THE TASK:
Your task is to print all of the data below exactly, with no pictures included.

(Dataset entries)
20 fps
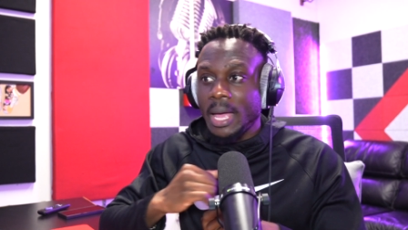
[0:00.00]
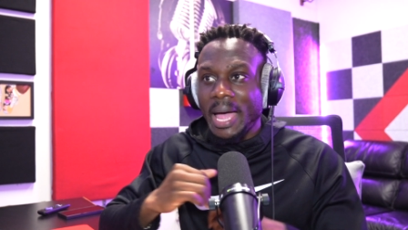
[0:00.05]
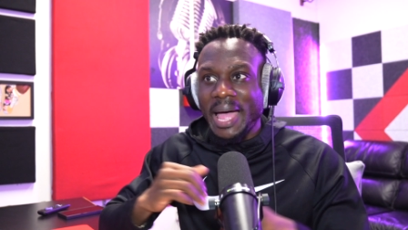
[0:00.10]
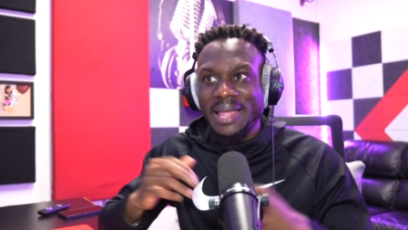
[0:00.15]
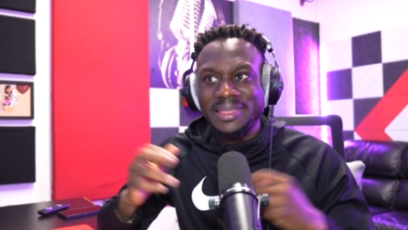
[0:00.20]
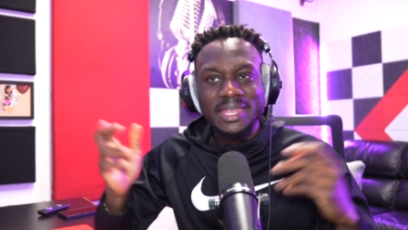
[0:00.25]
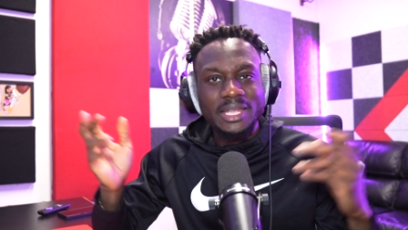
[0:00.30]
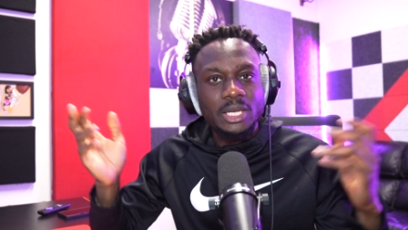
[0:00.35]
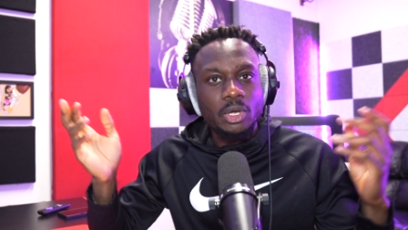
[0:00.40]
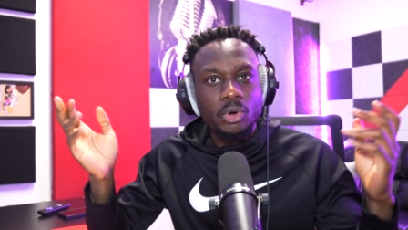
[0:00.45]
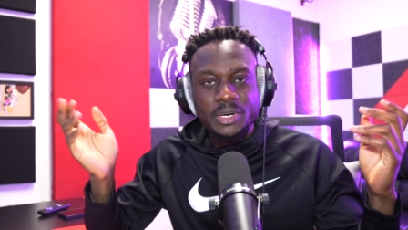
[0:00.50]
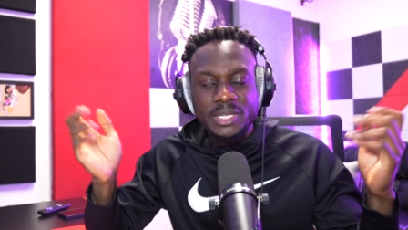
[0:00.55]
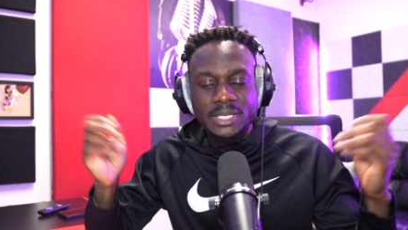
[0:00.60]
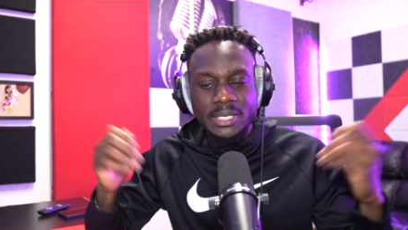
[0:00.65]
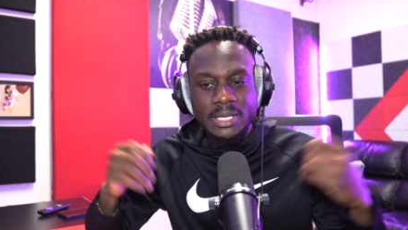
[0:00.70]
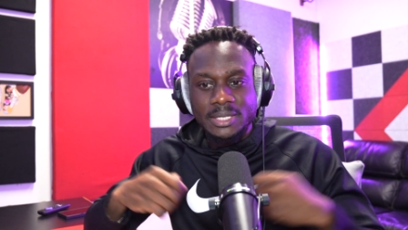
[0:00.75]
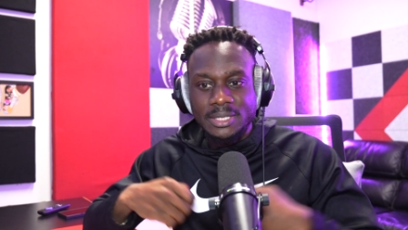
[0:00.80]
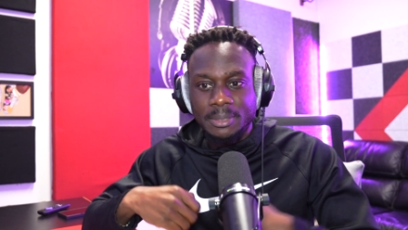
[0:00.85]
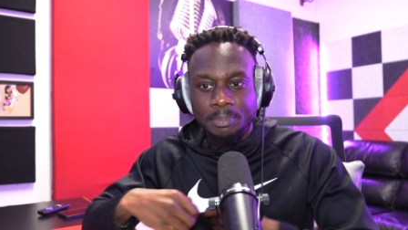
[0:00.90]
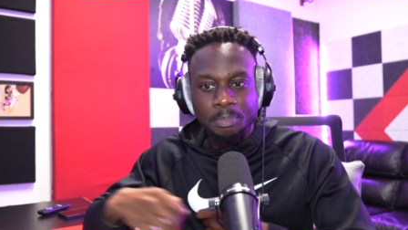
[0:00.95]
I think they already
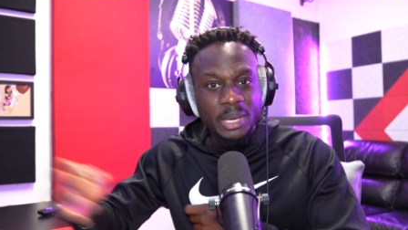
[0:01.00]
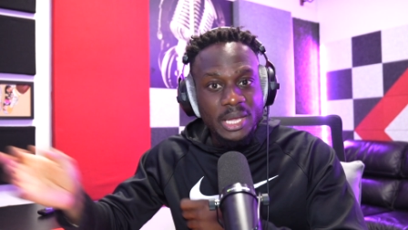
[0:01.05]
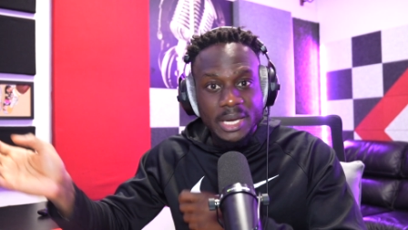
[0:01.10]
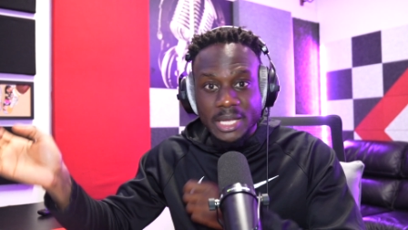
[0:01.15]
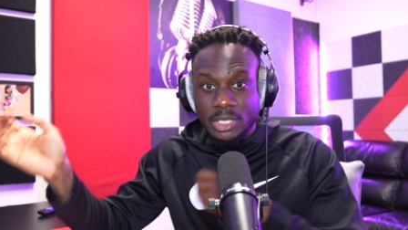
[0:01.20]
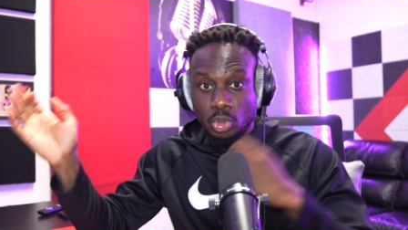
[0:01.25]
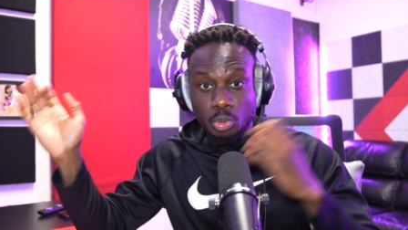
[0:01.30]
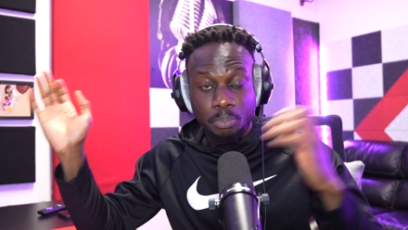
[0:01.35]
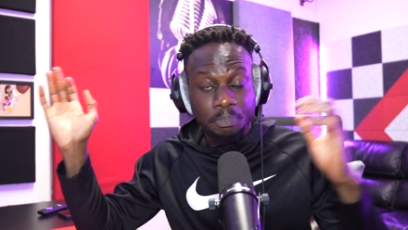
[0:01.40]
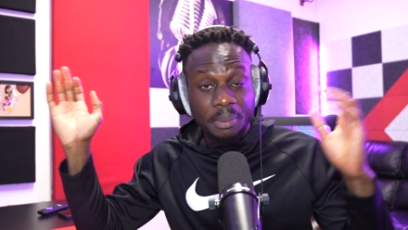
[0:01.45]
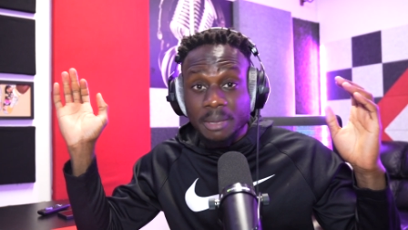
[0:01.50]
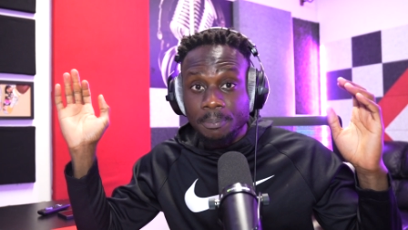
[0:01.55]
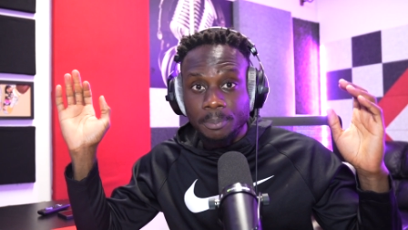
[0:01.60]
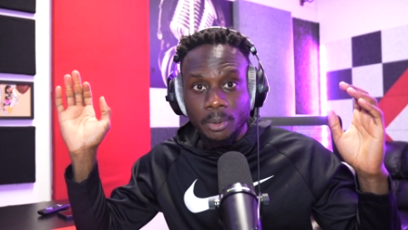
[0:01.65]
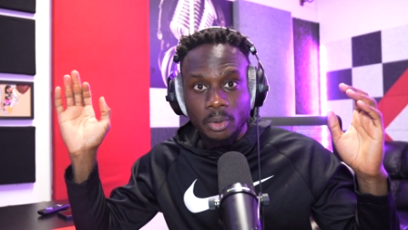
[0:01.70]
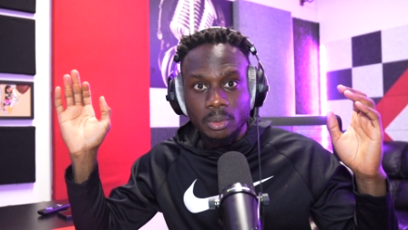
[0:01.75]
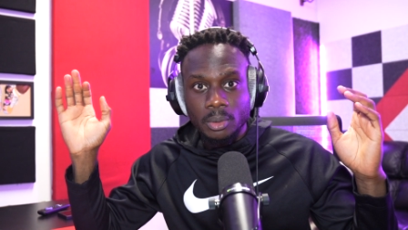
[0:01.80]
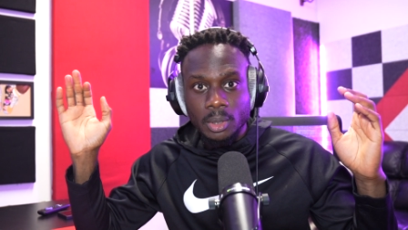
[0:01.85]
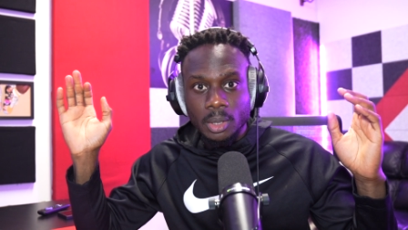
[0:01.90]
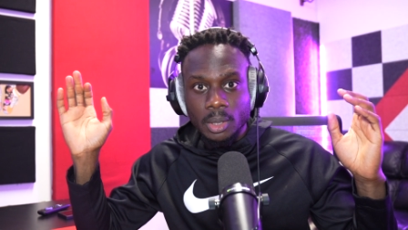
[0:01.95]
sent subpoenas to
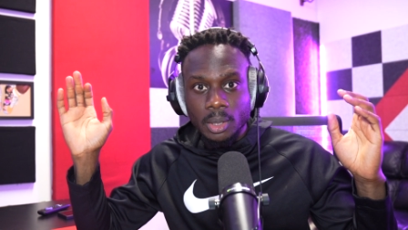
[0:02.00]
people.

ANSWER BELOW:
20 fps
[0:00.00]
[0:00.05]
[0:00.10]
[0:00.15]
[0:00.20]
[0:00.25]
[0:00.30]
[0:00.35]
[0:00.40]
[0:00.45]
[0:00.50]
[0:00.55]
[0:00.60]
[0:00.65]
[0:00.70]
[0:00.75]
[0:00.80]
[0:00.85]
[0:00.90]
[0:00.95]
I think they already
[0:01.00]
[0:01.05]
[0:01.10]
[0:01.15]
[0:01.20]
[0:01.25]
[0:01.30]
[0:01.35]
[0:01.40]
[0:01.45]
[0:01.50]
[0:01.55]
[0:01.60]
[0:01.65]
[0:01.70]
[0:01.75]
[0:01.80]
[0:01.85]
[0:01.90]
[0:01.95]
sent subpoenas to
[0:02.00]
people.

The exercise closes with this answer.